In an interview with Maurizio Cattelan and Marta Papini—both of them Italians—Jürgenssen noted that, “art serves to stimulate other ways of thinking and to foster awareness.” The four-page biography at the back of the book also offers useful information.

In 1957, at the age of eight, Jürgenssen made copies of Picasso’s work in a notebook and signed them, “BICASSO Jürgenssen.” At 14, she began to take photos with her first camera. Later, she discovered movies, including the work of Alfred Hitchcock. It shows.

Early in her career, she set her sites high, and at the same time expressed a sense of playfulness and whimsy with language and with images. “Mrs. Churchill,” which tees off on the “V” for the victory sign, is hilarious as is a work that Louisa Buck calls “the hybrid mouse-vagina.”

Jürgenssen was obviously a feminist and an iconoclast, too. That’s clear from her work as well as from her own statements about art itself. “Be creative, refuse your role,” she exclaimed. She was more interested, she wrote, in “experimenting” than in “devising a brand.”
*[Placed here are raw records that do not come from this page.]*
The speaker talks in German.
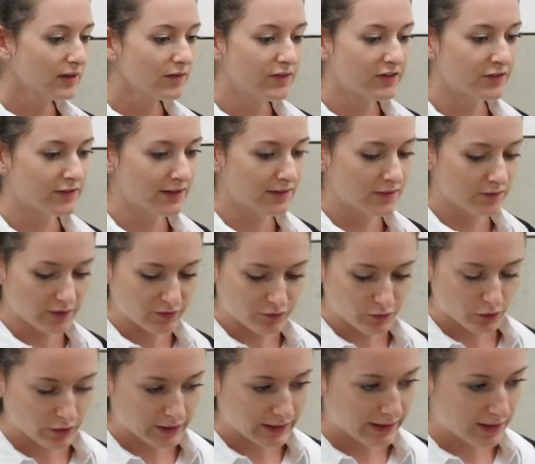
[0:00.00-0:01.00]
Wie sind wir
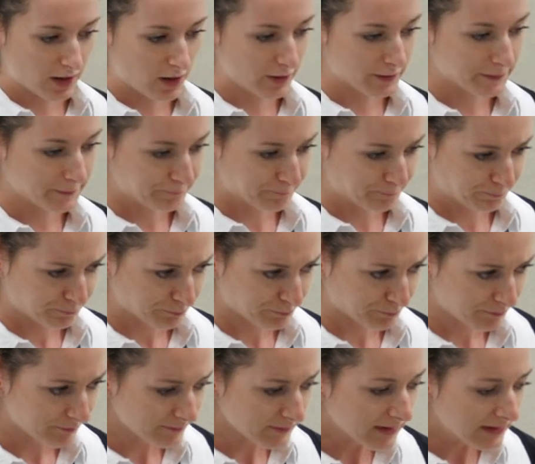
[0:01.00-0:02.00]
vorgegangen?
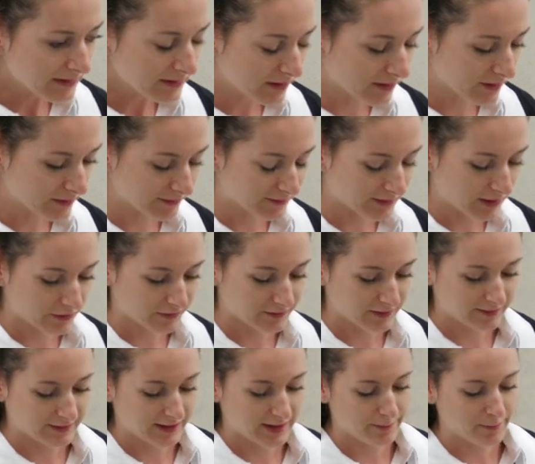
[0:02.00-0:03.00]
Da das
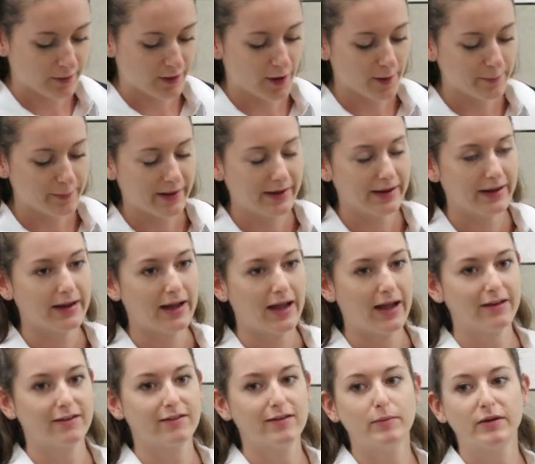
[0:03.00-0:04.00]
ganze Thema
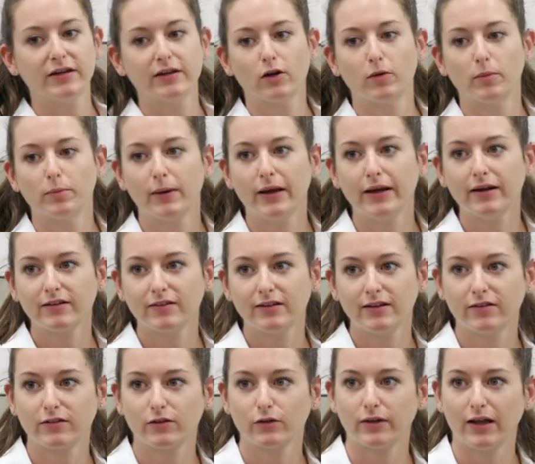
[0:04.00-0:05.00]
Abhängigkeit ziemlich komplex
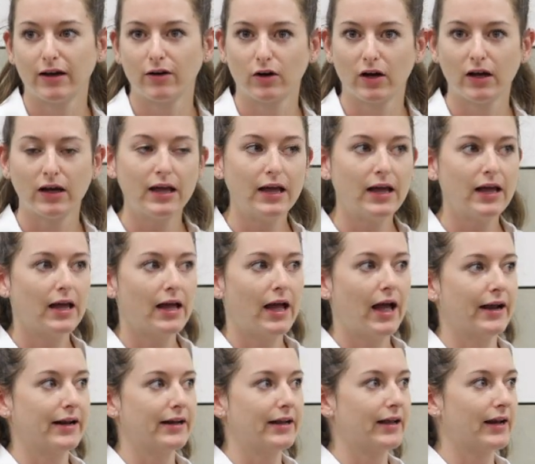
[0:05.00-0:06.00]
ist und auch
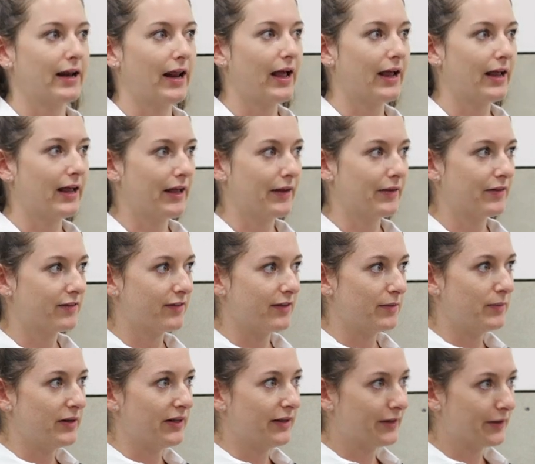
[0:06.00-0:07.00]
eigentlich äh,
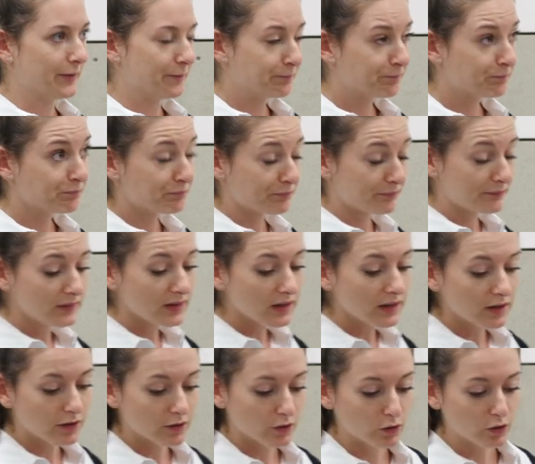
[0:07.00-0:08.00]
ziemlich
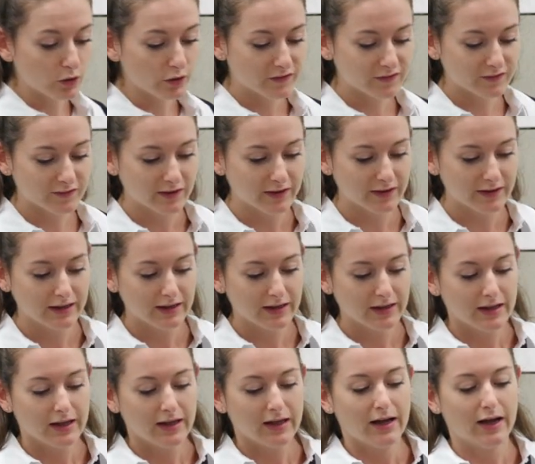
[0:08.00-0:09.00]
groß,
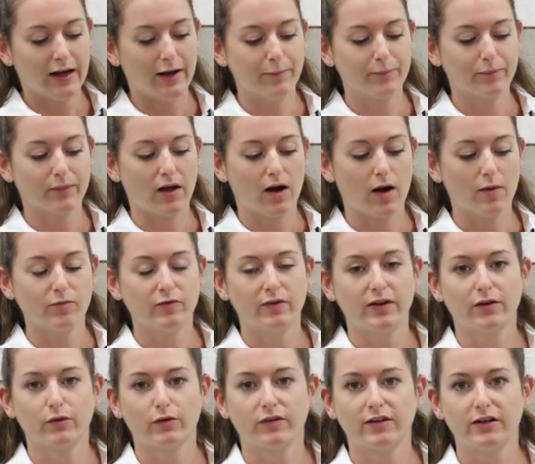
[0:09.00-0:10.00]
ähm, haben
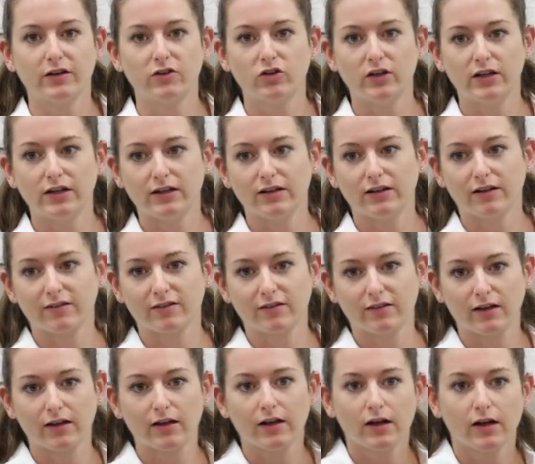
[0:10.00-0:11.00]
wir uns entschieden,
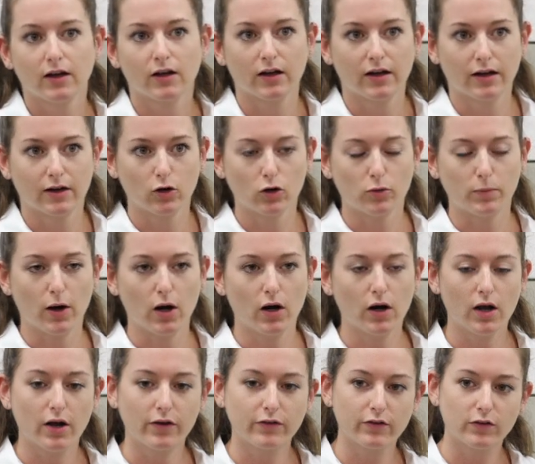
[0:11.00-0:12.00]
das äh,
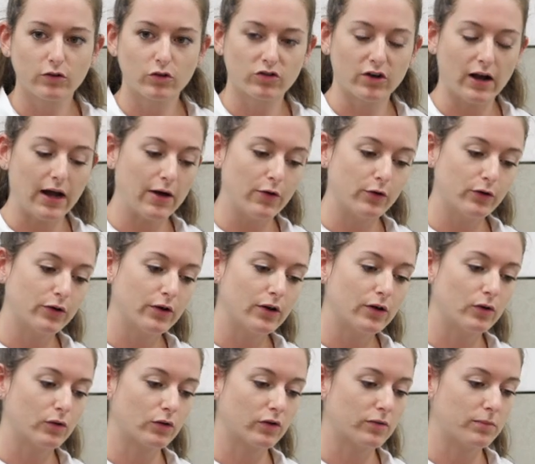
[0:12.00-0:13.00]
global anzuschauen
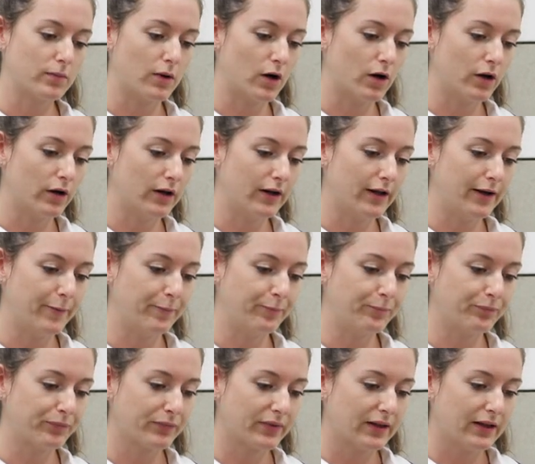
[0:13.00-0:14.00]
und mal
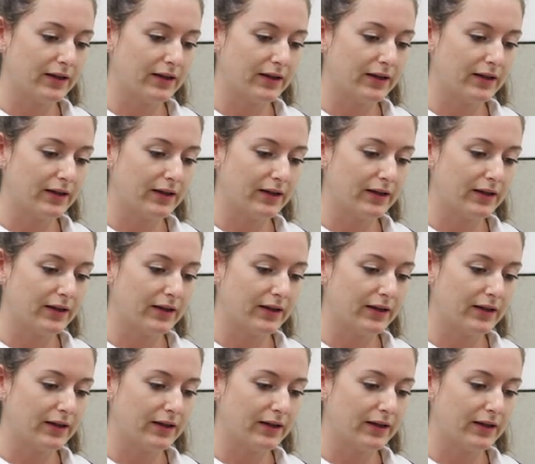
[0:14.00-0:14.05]
ähm,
In that sense, she was Andy Warhol’s polar opposite, though they were near contemporaries who did much of their most experimental work in the latter half of the 20th century.
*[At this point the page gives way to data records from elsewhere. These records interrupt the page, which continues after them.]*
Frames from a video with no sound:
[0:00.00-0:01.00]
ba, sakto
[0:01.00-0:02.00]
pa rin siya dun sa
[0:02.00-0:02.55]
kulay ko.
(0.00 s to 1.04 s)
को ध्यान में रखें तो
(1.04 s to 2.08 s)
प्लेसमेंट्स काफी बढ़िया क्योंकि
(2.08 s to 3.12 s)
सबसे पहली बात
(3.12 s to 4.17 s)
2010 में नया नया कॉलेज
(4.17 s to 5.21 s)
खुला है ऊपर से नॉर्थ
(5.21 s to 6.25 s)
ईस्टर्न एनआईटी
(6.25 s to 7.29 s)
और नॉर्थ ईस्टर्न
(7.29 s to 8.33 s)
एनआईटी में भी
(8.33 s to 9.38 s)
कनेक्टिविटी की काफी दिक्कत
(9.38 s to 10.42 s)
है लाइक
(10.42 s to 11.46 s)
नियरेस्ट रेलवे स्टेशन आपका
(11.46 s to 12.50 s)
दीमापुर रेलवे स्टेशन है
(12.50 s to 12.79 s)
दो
Jürgenssen was more intellectual and more academic than Warhol; for 20 years—from 1982 to 2002—she taught at the Academy of Fine Arts Vienna.

While her work is often conceptual, it’s also visually appealing and visually stimulating in part because it appeals to the erogenous and also because it can be very funny and even shocking. Her images of shoes play with fetishes, while images of masks can be ominous. Scenes of women performing housework are sobering in their simplicity.

A piece that’s called “Big Girl” depicts a large, young woman who carries a stack of books, and ignores a small man in a suit and dark glasses who stands on tiptoes, and who is still much shorter than she. It needs little if any commentary.

Indeed, many of Jürgenssen’s works are untitled. Viewers are offered the opportunity to interpret them on their own.

Yes, Jürgenssen expressed ideas. Yes, she was influenced by French intellectuals and surrealists, as the essays in this book argue. But as she herself noted, to gain “attention” an artist had to offer “an entertainment factor.” In that sense, she shares common ground with Warhol. They both touched a popular nerve.

When Cattelan and Papini suggested that Jürgenssen’s work was at a “cross-roads” between “acceptance of reality” on the one hand, and “resistance to official power” on the other, she answered neither with a “Yes,” or a “No,” but rather with a quotation from Mae West who said, “It is better to be looked over than overlooked.”       

Jürgenssen’s work has often been exhibited in Vienna. In 2019, it travels to galleries and museums in Italy and Denmark. New York and Los Angeles can’t be far behind. Let’s hope. Meanwhile, I Am offers American art lovers the opportunity to discover and to relish the innovative work of a painter who deconstructed the old and constructed her own brave new world that was at once sensual and cerebral.